Approximations to full equations as long as use in a GCM “Primitive Equations” Plus other equations How to solve equations Linear Advection Equation

Approximations to full equations as long as use in a GCM “Primitive Equations” Plus other equations How to solve equations Linear Advection Equation www.phwiki.com

Approximations to full equations as long as use in a GCM “Primitive Equations” Plus other equations How to solve equations Linear Advection Equation

Mannis, David, Co-Publisher/President has reference to this Academic Journal, PHwiki organized this Journal N.B. the ‘material derivative’, rate of change following the motion:

Jackson State Community College TN www.phwiki.com

This Particular University is Related to this Particular Journal

Approximations to full equations as long as use in a GCM r = a + z (a=radius of Earth) z a Coriolis in addition to metric terms proportional to can be ignored For large scales, vertical acceleration is small, hence vertical component becomes: “Primitive Equations” Plus other equations Continuity equation Ideal Gas Law First Law of Thermodynamics These equations can be shown to conserve energy, angular momentum, in addition to mass.

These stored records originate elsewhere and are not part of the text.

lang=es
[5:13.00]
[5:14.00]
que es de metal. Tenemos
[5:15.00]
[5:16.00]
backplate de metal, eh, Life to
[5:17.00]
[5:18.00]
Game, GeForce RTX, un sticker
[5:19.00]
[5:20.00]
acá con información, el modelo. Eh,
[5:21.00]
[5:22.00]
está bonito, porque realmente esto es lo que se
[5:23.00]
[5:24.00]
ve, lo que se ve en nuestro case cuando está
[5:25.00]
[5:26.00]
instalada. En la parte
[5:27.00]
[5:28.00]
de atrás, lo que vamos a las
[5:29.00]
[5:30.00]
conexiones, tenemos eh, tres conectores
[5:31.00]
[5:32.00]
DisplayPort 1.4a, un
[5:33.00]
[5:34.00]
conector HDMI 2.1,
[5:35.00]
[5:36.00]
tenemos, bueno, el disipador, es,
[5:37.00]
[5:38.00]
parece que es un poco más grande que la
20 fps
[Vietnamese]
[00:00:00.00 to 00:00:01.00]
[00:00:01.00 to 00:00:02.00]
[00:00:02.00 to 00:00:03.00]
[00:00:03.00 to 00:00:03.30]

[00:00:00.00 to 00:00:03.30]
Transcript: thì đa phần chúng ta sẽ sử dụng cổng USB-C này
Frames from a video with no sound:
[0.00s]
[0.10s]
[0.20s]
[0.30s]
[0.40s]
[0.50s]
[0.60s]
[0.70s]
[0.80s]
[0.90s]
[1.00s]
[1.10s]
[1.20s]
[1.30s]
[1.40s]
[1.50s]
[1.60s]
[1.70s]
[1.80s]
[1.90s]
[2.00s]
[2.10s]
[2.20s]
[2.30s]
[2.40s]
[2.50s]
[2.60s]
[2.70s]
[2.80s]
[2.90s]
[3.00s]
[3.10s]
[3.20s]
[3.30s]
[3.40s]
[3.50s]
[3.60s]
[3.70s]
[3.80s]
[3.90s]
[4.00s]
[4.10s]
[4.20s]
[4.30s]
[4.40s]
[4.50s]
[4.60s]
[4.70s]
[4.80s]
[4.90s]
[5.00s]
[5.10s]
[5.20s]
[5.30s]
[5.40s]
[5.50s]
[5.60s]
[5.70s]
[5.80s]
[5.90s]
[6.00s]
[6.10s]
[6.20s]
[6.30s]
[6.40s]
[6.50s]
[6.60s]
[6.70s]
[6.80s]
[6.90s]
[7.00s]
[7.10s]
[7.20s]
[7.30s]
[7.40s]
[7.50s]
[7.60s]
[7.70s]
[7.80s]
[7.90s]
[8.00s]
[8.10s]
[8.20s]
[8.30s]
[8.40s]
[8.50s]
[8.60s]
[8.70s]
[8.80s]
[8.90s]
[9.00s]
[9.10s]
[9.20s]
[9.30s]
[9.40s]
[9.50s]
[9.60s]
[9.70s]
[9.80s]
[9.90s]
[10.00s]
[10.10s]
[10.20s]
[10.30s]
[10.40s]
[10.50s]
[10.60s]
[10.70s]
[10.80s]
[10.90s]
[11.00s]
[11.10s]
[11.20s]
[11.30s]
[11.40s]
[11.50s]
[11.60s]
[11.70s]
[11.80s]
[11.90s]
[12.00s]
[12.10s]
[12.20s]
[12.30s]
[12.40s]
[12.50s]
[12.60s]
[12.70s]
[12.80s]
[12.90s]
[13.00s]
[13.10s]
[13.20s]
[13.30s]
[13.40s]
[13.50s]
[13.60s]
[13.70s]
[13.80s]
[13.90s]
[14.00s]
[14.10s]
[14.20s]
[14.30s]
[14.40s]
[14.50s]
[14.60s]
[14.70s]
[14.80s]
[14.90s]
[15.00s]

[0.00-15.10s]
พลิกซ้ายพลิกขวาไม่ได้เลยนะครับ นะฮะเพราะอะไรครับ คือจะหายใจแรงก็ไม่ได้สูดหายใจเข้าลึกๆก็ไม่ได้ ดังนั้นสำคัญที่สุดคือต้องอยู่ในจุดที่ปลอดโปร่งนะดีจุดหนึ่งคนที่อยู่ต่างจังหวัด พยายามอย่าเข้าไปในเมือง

How to solve equations Few analytical solutions to full Navier-Stokes equations, in addition to only as long as fairly idealised problems. Hence need to solve numerically. At heart of all numerical schemes is a Taylor series expansion: Suppose we have an interval L, covered by N equally spaced grid points, xj=(j-1) x, then Re-arrange to give approximation as long as derivatives First order accurate: Second order accurate Fourth order accurate Linear Advection Equation Differential equation becomes following difference equation Second order accurate in both space in addition to time Centered time in addition to space scheme

Numerical Stability in addition to numerical solutions Schemes may be accurate but unstable: e.g. simple centred difference scheme as long as linear advection scheme will be stable only if Courant-Friedrichs-Levy number less than 1. Many schemes can have artificial (computational mode) All schemes distort true solution (e.g. change phase in addition to /or group speed) Some schemes fail to conserve properties of system (e.g. energy) Examples of Numerical Schemes More solutions

Staggered Grids Grids on Sphere Vertical Grid/Coordinates Hybrid coordinates

Mannis, David San Diego Community Newspaper Group Co-Publisher/President www.phwiki.com

Summary so far Dynamics of atmosphere ( in addition to ocean) governed by straight as long as ward physics Discretisation has problems but generally can be understood in addition to quantified. NO tuneable parameters so far NO need as long as knowledge of past in addition to only need present to initialise models. BUT

Mannis, David Co-Publisher/President

Mannis, David is from United States and they belong to San Diego Community Newspaper Group and they are from  San Diego, United States got related to this Particular Journal. and Mannis, David deal with the subjects like Local News; Regional News

Journal Ratings by Jackson State Community College

This Particular Journal got reviewed and rated by Jackson State Community College and short form of this particular Institution is TN and gave this Journal an Excellent Rating.